* [Assignment]:
Write every record out again exactly as shown below.

Dataset entries

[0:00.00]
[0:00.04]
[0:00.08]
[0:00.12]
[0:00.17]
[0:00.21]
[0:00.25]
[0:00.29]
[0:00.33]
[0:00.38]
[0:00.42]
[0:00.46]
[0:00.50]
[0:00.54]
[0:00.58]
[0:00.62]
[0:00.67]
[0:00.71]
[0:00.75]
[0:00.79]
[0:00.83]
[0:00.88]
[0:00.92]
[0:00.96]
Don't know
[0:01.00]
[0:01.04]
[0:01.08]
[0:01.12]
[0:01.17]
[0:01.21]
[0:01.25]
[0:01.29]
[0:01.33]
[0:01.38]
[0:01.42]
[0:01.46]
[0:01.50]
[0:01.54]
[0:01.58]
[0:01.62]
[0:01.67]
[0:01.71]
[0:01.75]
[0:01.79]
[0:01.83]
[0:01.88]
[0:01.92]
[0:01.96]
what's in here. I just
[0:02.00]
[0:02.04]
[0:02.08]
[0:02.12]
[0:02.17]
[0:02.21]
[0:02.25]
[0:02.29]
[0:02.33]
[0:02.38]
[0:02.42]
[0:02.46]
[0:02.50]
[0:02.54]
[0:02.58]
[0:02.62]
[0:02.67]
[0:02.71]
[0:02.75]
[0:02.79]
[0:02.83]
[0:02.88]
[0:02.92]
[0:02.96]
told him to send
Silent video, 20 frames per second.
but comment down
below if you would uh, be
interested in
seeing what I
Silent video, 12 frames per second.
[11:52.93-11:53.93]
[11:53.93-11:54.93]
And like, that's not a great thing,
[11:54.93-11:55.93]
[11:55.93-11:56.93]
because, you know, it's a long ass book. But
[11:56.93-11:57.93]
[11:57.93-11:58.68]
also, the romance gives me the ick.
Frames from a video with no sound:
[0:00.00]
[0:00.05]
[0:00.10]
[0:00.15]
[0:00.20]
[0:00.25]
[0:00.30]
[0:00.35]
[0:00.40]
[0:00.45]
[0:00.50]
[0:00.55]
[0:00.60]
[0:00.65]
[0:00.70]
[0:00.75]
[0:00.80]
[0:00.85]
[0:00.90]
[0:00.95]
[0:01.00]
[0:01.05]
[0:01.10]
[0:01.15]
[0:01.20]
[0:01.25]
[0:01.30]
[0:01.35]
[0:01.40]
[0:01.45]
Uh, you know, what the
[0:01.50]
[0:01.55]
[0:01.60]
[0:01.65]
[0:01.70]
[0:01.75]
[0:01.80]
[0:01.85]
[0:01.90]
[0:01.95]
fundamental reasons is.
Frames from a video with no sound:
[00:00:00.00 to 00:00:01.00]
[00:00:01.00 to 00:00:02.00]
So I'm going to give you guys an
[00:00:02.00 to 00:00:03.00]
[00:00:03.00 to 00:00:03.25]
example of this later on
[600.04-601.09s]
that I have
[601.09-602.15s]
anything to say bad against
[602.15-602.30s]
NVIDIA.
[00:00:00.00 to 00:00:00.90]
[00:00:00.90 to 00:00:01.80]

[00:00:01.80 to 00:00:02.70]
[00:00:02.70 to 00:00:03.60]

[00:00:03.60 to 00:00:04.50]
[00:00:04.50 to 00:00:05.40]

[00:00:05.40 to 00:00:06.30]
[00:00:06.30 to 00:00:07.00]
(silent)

* [Your response]:
[0:00.00]
[0:00.04]
[0:00.08]
[0:00.12]
[0:00.17]
[0:00.21]
[0:00.25]
[0:00.29]
[0:00.33]
[0:00.38]
[0:00.42]
[0:00.46]
[0:00.50]
[0:00.54]
[0:00.58]
[0:00.62]
[0:00.67]
[0:00.71]
[0:00.75]
[0:00.79]
[0:00.83]
[0:00.88]
[0:00.92]
[0:00.96]
Don't know
[0:01.00]
[0:01.04]
[0:01.08]
[0:01.12]
[0:01.17]
[0:01.21]
[0:01.25]
[0:01.29]
[0:01.33]
[0:01.38]
[0:01.42]
[0:01.46]
[0:01.50]
[0:01.54]
[0:01.58]
[0:01.62]
[0:01.67]
[0:01.71]
[0:01.75]
[0:01.79]
[0:01.83]
[0:01.88]
[0:01.92]
[0:01.96]
what's in here. I just
[0:02.00]
[0:02.04]
[0:02.08]
[0:02.12]
[0:02.17]
[0:02.21]
[0:02.25]
[0:02.29]
[0:02.33]
[0:02.38]
[0:02.42]
[0:02.46]
[0:02.50]
[0:02.54]
[0:02.58]
[0:02.62]
[0:02.67]
[0:02.71]
[0:02.75]
[0:02.79]
[0:02.83]
[0:02.88]
[0:02.92]
[0:02.96]
told him to send
Silent video, 20 frames per second.
but comment down
below if you would uh, be
interested in
seeing what I
Silent video, 12 frames per second.
[11:52.93-11:53.93]
[11:53.93-11:54.93]
And like, that's not a great thing,
[11:54.93-11:55.93]
[11:55.93-11:56.93]
because, you know, it's a long ass book. But
[11:56.93-11:57.93]
[11:57.93-11:58.68]
also, the romance gives me the ick.
Frames from a video with no sound:
[0:00.00]
[0:00.05]
[0:00.10]
[0:00.15]
[0:00.20]
[0:00.25]
[0:00.30]
[0:00.35]
[0:00.40]
[0:00.45]
[0:00.50]
[0:00.55]
[0:00.60]
[0:00.65]
[0:00.70]
[0:00.75]
[0:00.80]
[0:00.85]
[0:00.90]
[0:00.95]
[0:01.00]
[0:01.05]
[0:01.10]
[0:01.15]
[0:01.20]
[0:01.25]
[0:01.30]
[0:01.35]
[0:01.40]
[0:01.45]
Uh, you know, what the
[0:01.50]
[0:01.55]
[0:01.60]
[0:01.65]
[0:01.70]
[0:01.75]
[0:01.80]
[0:01.85]
[0:01.90]
[0:01.95]
fundamental reasons is.
Frames from a video with no sound:
[00:00:00.00 to 00:00:01.00]
[00:00:01.00 to 00:00:02.00]
So I'm going to give you guys an
[00:00:02.00 to 00:00:03.00]
[00:00:03.00 to 00:00:03.25]
example of this later on
[600.04-601.09s]
that I have
[601.09-602.15s]
anything to say bad against
[602.15-602.30s]
NVIDIA.
[00:00:00.00 to 00:00:00.90]
[00:00:00.90 to 00:00:01.80]

[00:00:01.80 to 00:00:02.70]
[00:00:02.70 to 00:00:03.60]

[00:00:03.60 to 00:00:04.50]
[00:00:04.50 to 00:00:05.40]

[00:00:05.40 to 00:00:06.30]
[00:00:06.30 to 00:00:07.00]
(silent)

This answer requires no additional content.